• WHAT IS BEING ASKED:
The output has to be the full set of records, reproduced exactly, minus any picture.

• DATASET RECORDS:
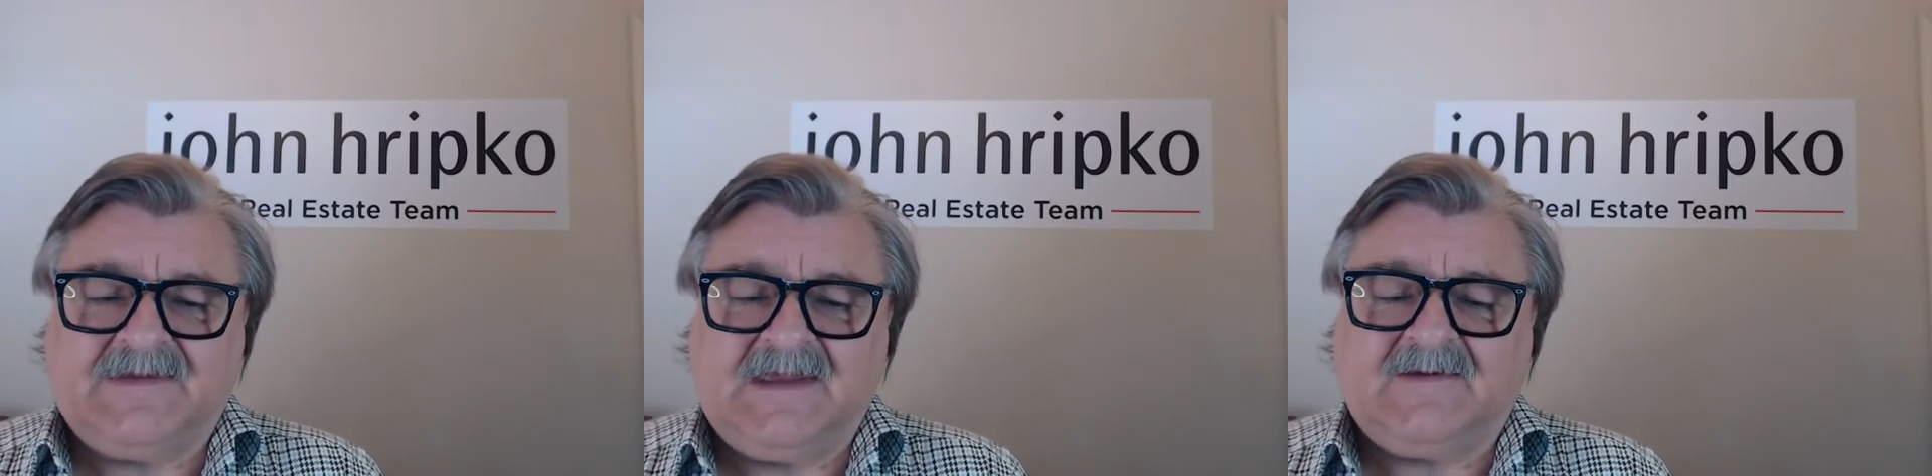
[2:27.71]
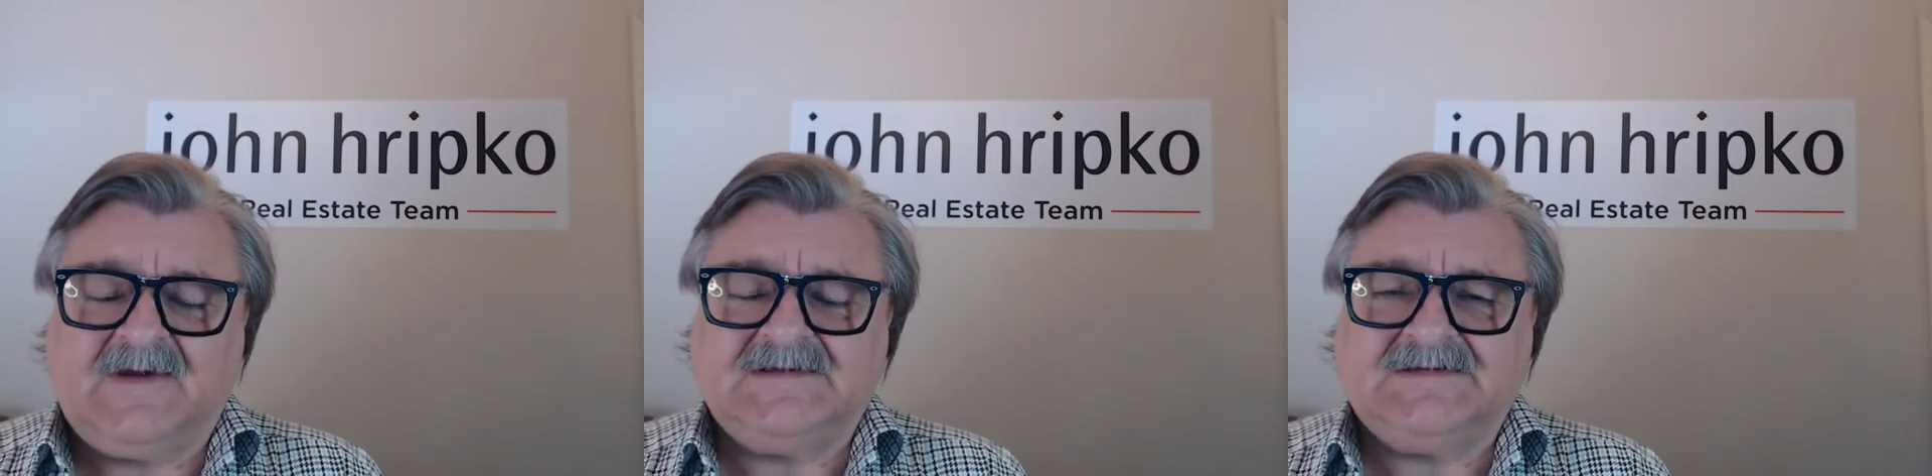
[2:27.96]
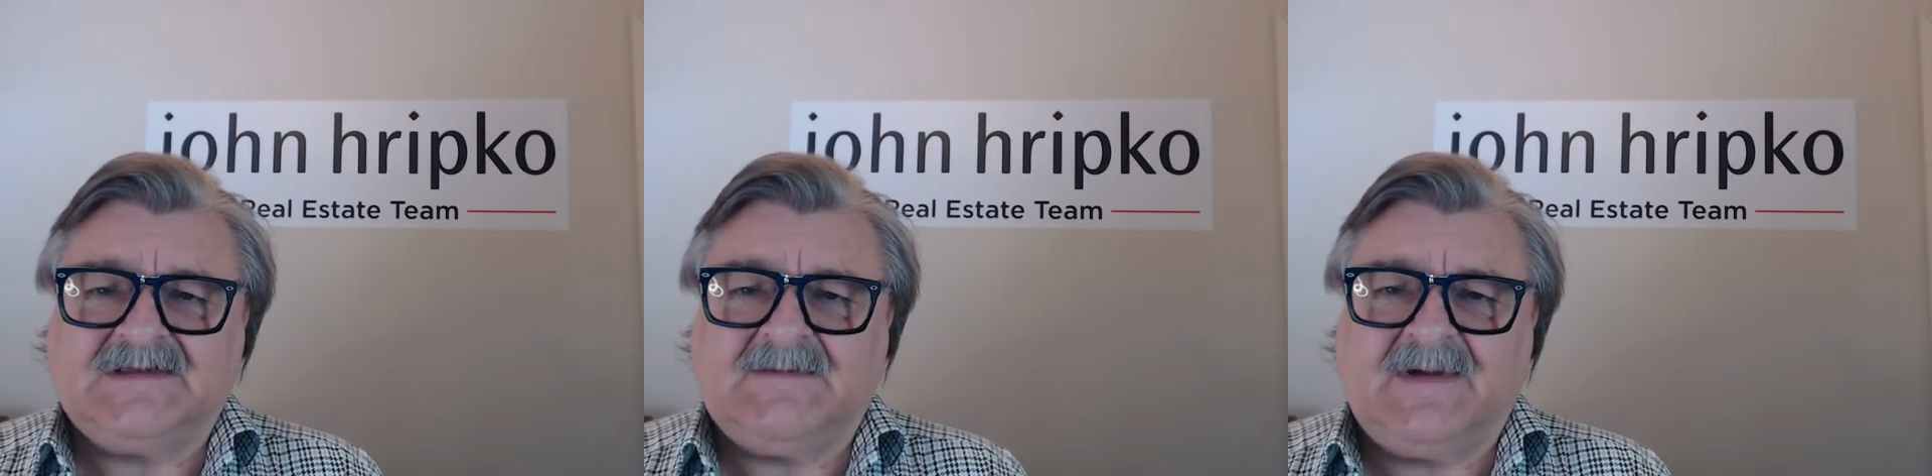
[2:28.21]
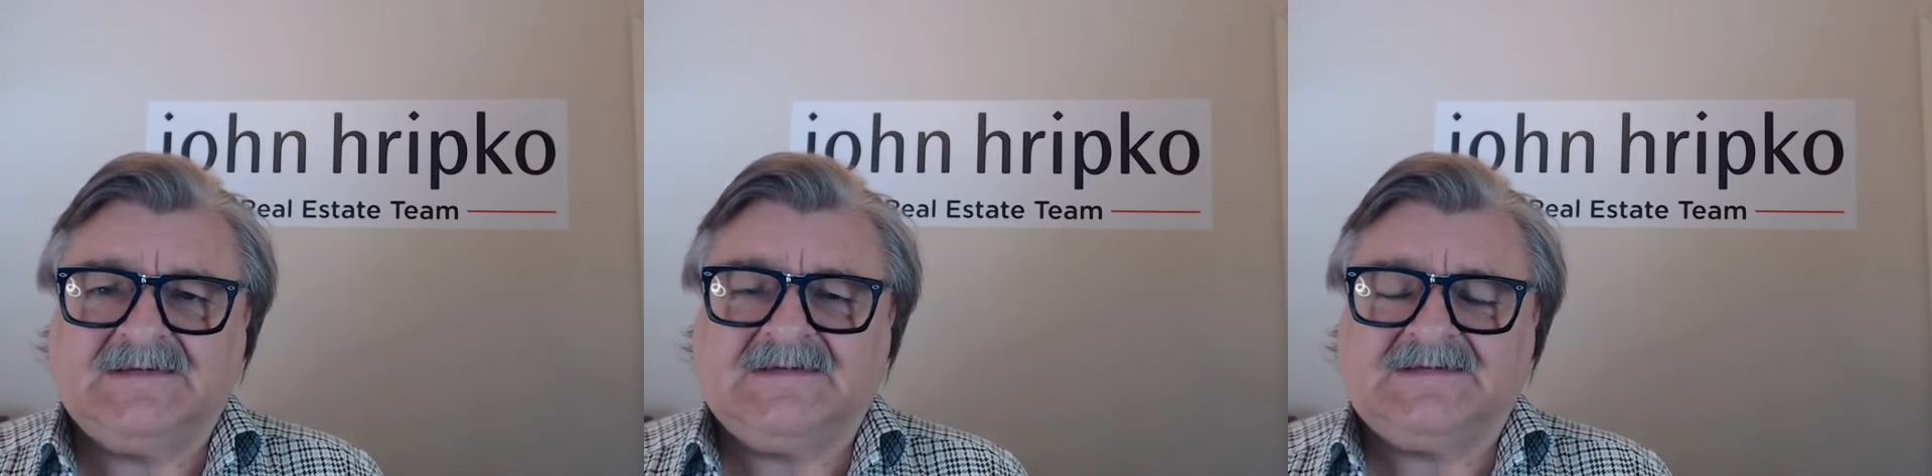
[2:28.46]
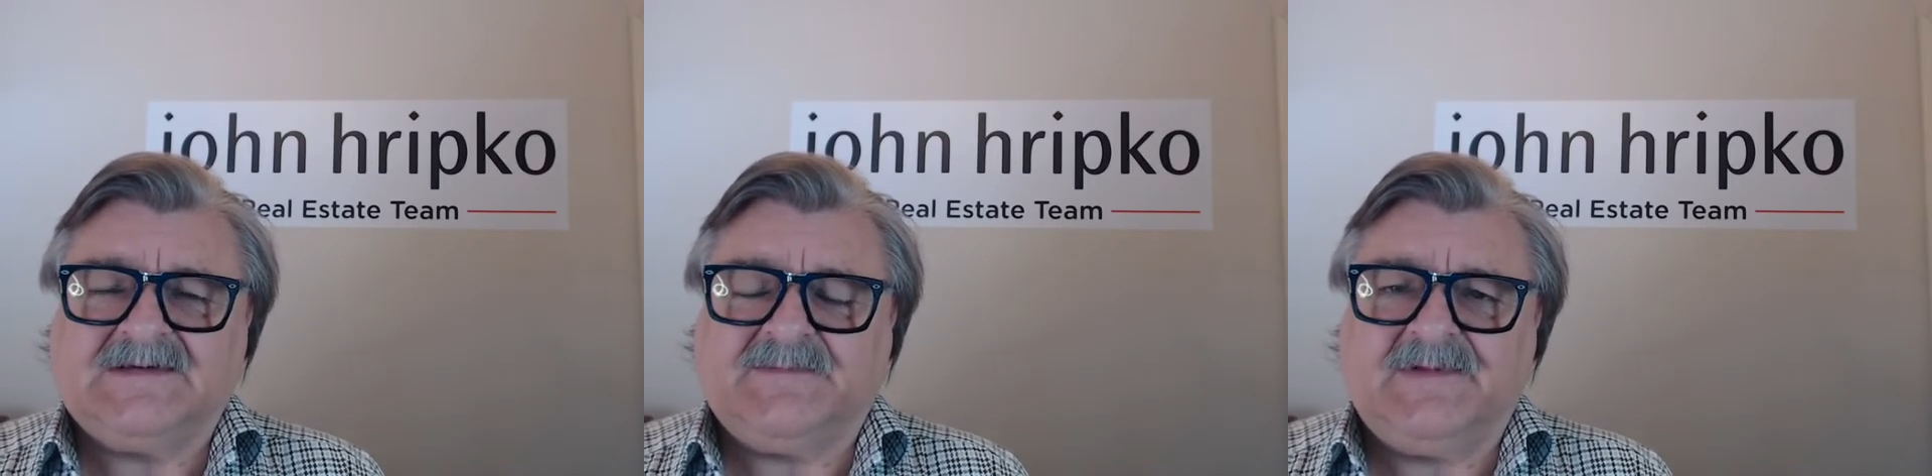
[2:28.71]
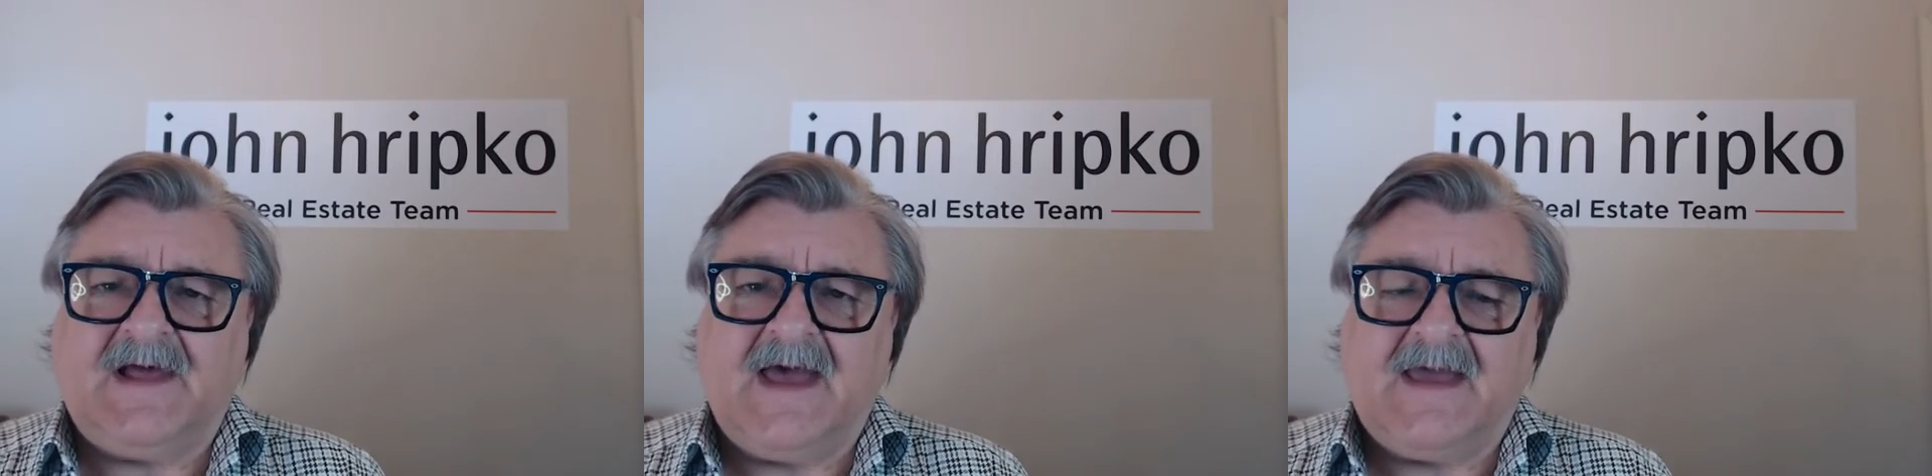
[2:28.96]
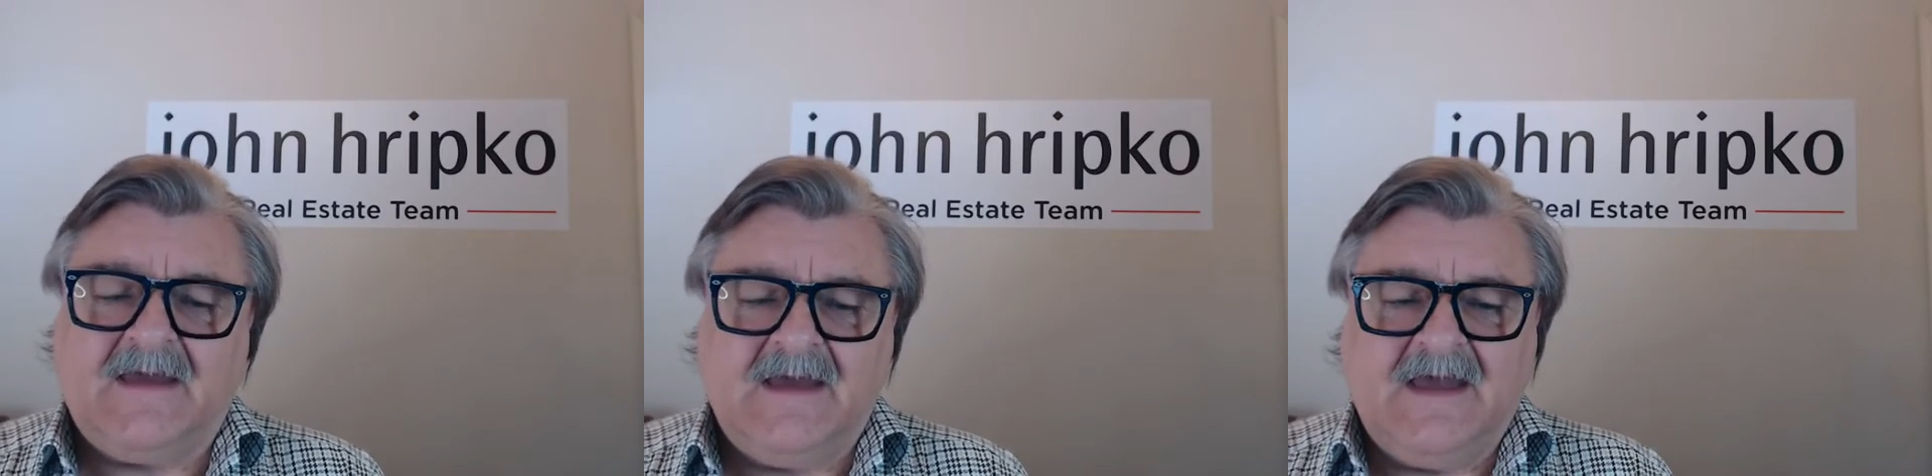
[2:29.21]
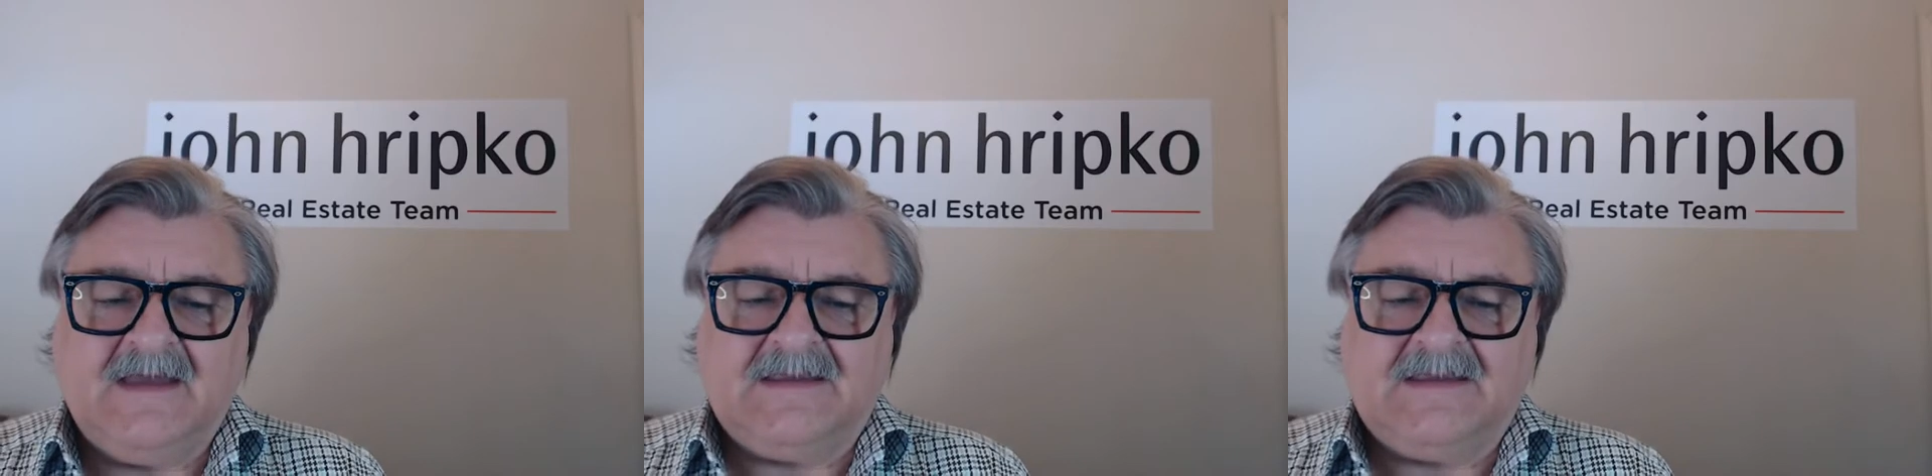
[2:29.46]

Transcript: decrease in the months of supply.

• RESPONSE:
[2:27.71]
[2:27.96]
[2:28.21]
[2:28.46]
[2:28.71]
[2:28.96]
[2:29.21]
[2:29.46]

Transcript: decrease in the months of supply.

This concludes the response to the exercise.